Regia di Hirokazu Koreeda vedi scheda film
Ryota (Abe) è un ex scrittore di successo che vorrebbe vivere sugli allori, ma che si è riciclato come detective in un'agenzia investigativa per sbarcare il lunario. Perennemente in bolletta, Ryota riannoda i rapporti con la madre (Kiki) e con la ex moglie (Maki) per rastrellare qualche altro quattrino, infilandosi in una rete relazionale che gli permette di mettere a fuoco l'andamento della sua esistenza.

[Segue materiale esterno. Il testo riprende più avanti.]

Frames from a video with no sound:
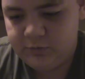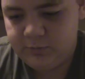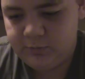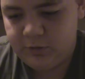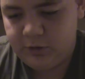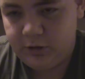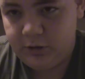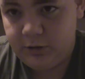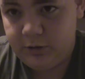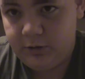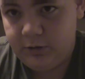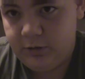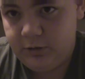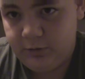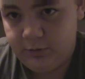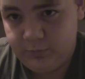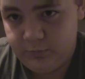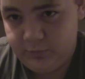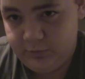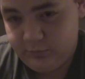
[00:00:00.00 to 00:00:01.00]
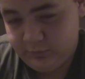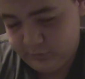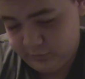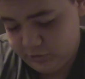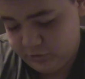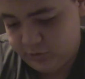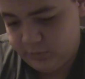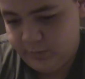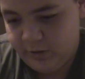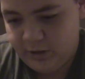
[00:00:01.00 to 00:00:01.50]
in the
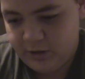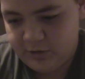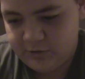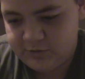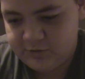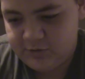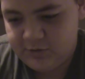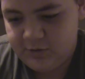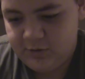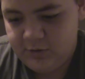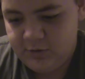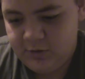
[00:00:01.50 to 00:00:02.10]
original box,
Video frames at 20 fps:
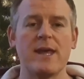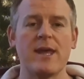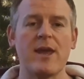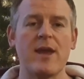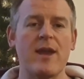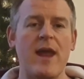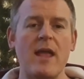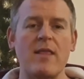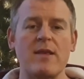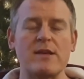
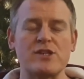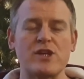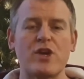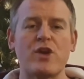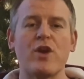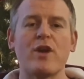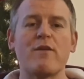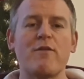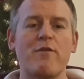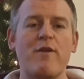Geraint is a
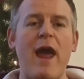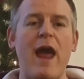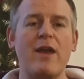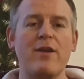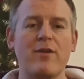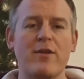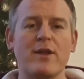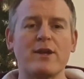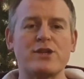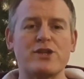good
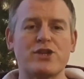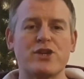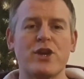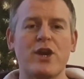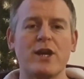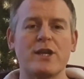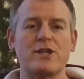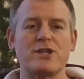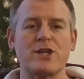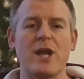friend of the
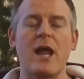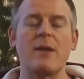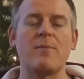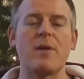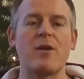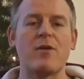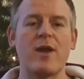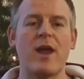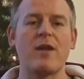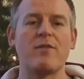church and
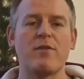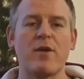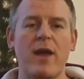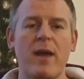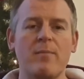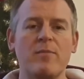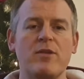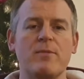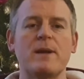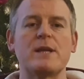it'd be great for
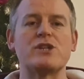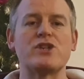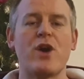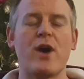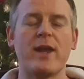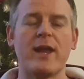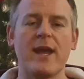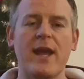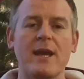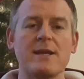him to be
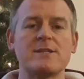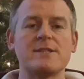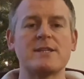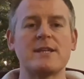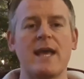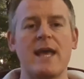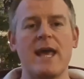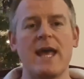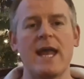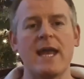joining
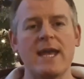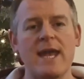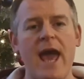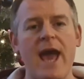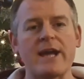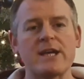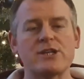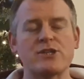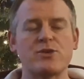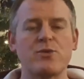us
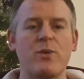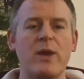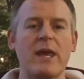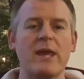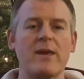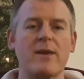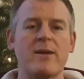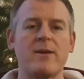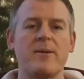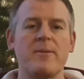next
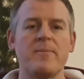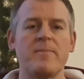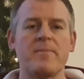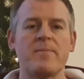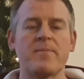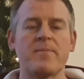week.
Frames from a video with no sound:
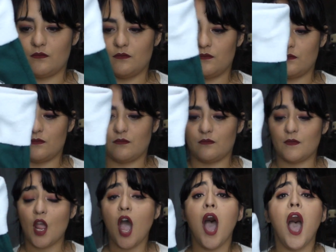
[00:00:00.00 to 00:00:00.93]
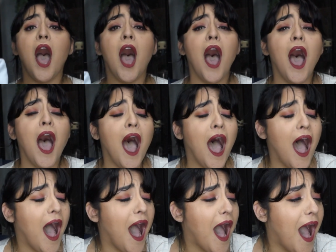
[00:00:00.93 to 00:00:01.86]

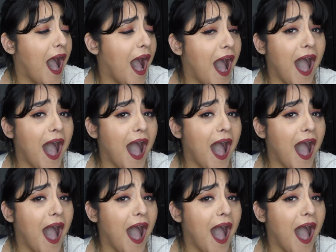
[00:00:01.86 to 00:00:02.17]
(no one is talking)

Come per ogni regista orientale che si rispetti, la critica ha osannato questo letargico film di Hirokazu Kore-Eda, già regista del ben più riuscito e penetrante Father & Son e di Little sister. Ancora una volta sono le relazioni all'interno della famiglia a interessare il regista giapponese, che qui traccia un ritratto talmente statico da lambire a più riprese un'andatura in tempo reale, che si sofferma su ogni dettaglio del quotidiano dei diversi personaggi. Nel suo minimalismo esasperato, al film manca persino quella traccia estetizzante tipica di certo cinema orientale (si pensi a Kim Ki Douk), così come è assente quella profondità di contenuti rintracciabile altrove (a cominciare da Kurosawa). In più, alcune sottotracce narrative vengono abbandonate alla stregua di alcuni personaggi (su tutti, la vicenda dei due clienti, marito e moglie, che su opposte sponde ingaggiano il detective per rovinare economicamente l'altro, di cui non è dato sapere l'esito e che all'improvviso spariscono dal racconto). A leggere le recensioni su giornali e riviste specializzate, si ottiene un saggio della protervia di quella critica togata che crede ciecamente nell'equazione lentezza=qualità.